When the human genome is examined, the chromosomes appear to have undergone only minimal rearrangement in the 100 million years since the last common ancestor of eutherian mammals. However, when individual humans are examined or when the human genome is compared with that of chimpanzees, a large number of small indels and SNPs can be detected. How are these observations reconciled?

Consider the phylogenetic trees below pertaining to three related species (A, B, and C) that share a common ancestor (last common ancestor, or LCA). The lineage leading to species A diverges before the divergence of species B and C.

For gene Z, gene duplications have occurred in all species. Define orthology and paralogy relationships for the different Z genes.

You have isolated a gene that is important for the production of milk and wish to study its regulation. You examine the genomes of human, mouse, dog, chicken, pufferfish, and yeast and note that all genomes except yeast have an orthologous gene.

What does the existence of orthologous genes in chicken and pufferfish tell you about the function of this gene?

You have isolated a gene that is important for the production of milk and wish to study its regulation. You examine the genomes of human, mouse, dog, chicken, pufferfish, and yeast and note that all genomes except yeast have an orthologous gene.

How would you identify the regulatory elements important for the expression of your isolated gene in mammary glands?

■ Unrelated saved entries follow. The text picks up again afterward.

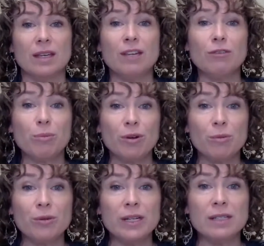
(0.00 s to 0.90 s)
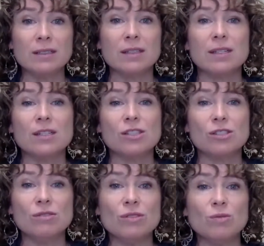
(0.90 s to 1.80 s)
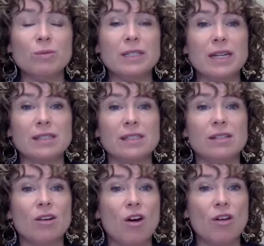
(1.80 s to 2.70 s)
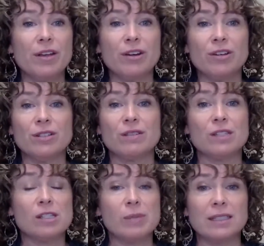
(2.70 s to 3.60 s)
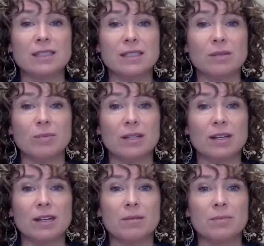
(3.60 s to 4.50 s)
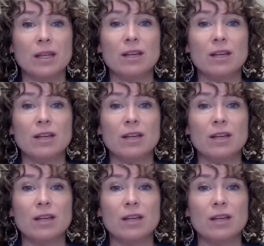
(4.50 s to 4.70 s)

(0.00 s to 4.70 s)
If appropriate, students will be tested in all areas of suspected disability.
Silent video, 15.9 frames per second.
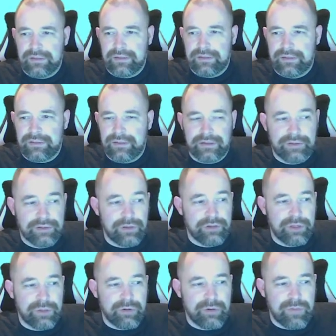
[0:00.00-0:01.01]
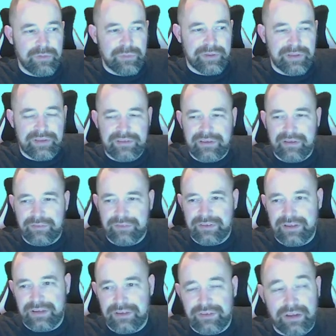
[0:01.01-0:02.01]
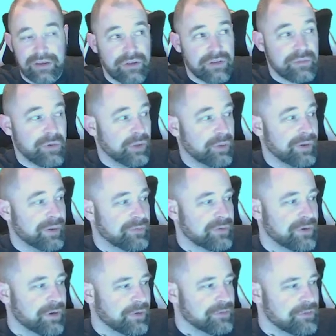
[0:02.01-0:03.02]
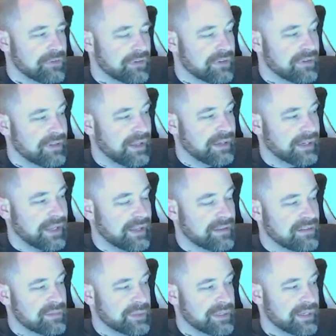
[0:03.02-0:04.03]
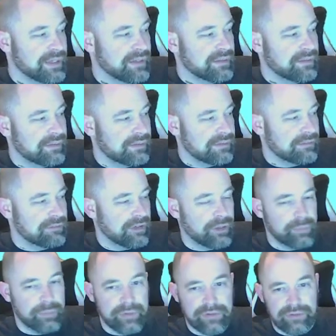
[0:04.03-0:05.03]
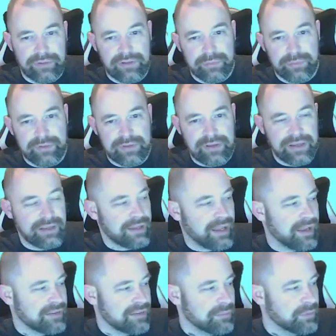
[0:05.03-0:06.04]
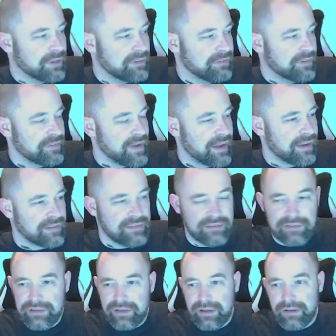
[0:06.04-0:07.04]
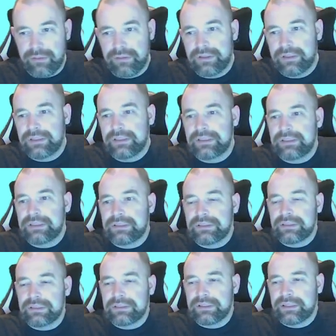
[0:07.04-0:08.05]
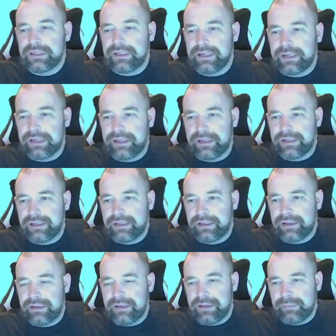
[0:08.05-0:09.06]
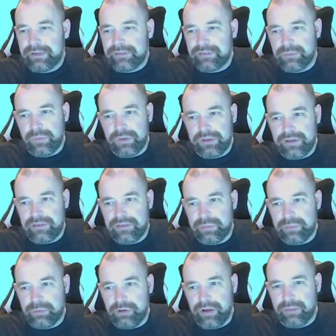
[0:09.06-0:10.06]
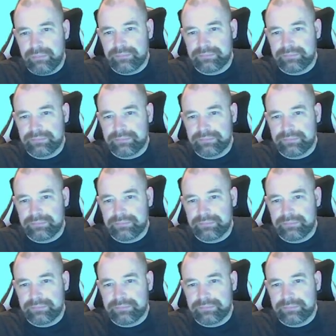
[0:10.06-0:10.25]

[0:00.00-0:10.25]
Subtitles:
Yeah, you don't know your primes begin 17ish. I know them all the way up to 100, and then it gets a bit ropey. So in this particular case, I'm looking for factors. So I imagine one of these is prime.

Symbiodinium minutum is a dinoflagellate with a genome size that encodes more than 40,000 protein-coding genes. In contrast, the genome of Plasmodium falciparum has only a little more than 5000 protein-coding genes. Both Symbiodinium and Plasmodium are members of the Alveolate lineage of eukaryotes. What might be the cause of such a wide variation in their genome sizes?

Substantial fractions of the genomes of many plants consist of segmental duplications; for example, approximately 40% of genes in the Arabidopsis genome are duplicated. How might you approach the functional characterization of such genes using reverse genetics?

A modification of the two-hybrid system, called the one-hybrid system, is used for identifying proteins that can bind specific DNA sequences. In this method, the DNA sequence to be tested, the bait, is fused to a TATA box to drive expression of a reporter gene. The reporter gene is often chosen to complement a mutant phenotype; for example, a HIS gene may be used in a his⁻ mutant yeast strain. A cDNA library is constructed with the cDNA sequences translationally fused to the GAL4 activation domain and transformed into this yeast strain. Diagram how trans-acting proteins that bind to cis-acting regulatory sequences can be identified using a one-hybrid screen.